Task instructions:
Please transcribe the lines below exactly, and leave every image behind.

Provided data Start Marker

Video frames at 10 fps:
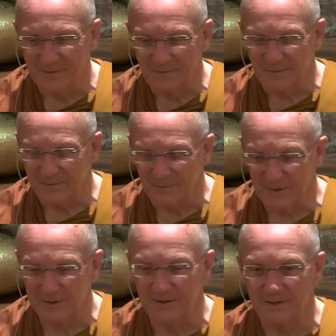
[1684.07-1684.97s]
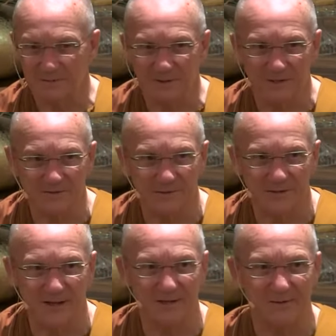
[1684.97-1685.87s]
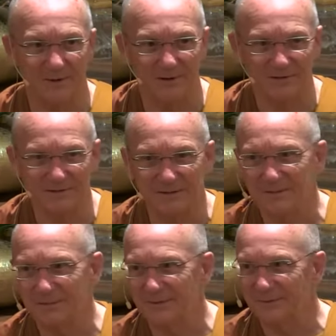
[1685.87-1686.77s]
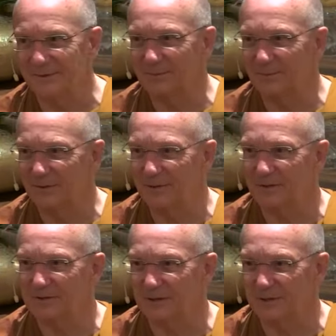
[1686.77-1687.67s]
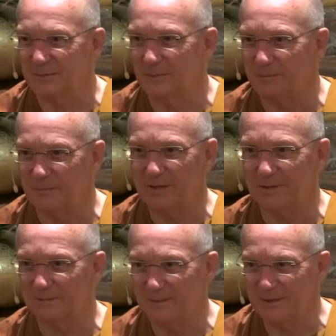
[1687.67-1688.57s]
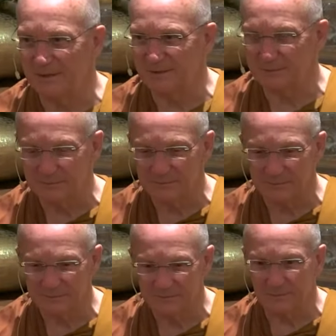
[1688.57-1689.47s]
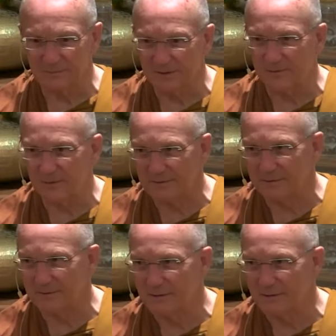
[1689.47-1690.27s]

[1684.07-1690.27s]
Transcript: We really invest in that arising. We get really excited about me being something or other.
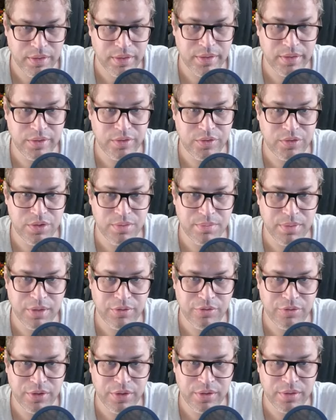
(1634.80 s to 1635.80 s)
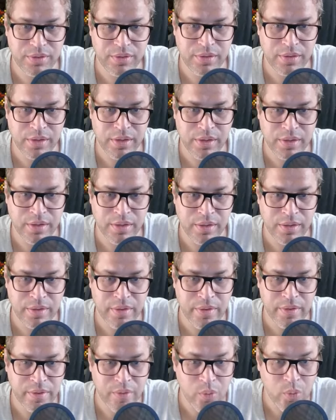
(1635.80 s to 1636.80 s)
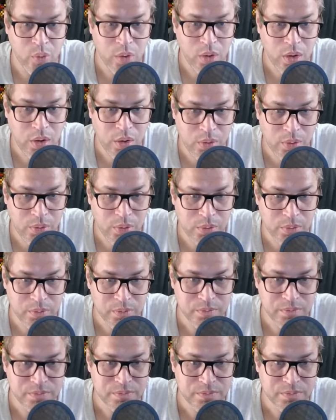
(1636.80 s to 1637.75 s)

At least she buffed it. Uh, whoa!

Provided data End Marker

Written answer:
Video frames at 10 fps:
[1684.07-1684.97s]
[1684.97-1685.87s]
[1685.87-1686.77s]
[1686.77-1687.67s]
[1687.67-1688.57s]
[1688.57-1689.47s]
[1689.47-1690.27s]

[1684.07-1690.27s]
Transcript: We really invest in that arising. We get really excited about me being something or other.
(1634.80 s to 1635.80 s)
(1635.80 s to 1636.80 s)
(1636.80 s to 1637.75 s)

At least she buffed it. Uh, whoa!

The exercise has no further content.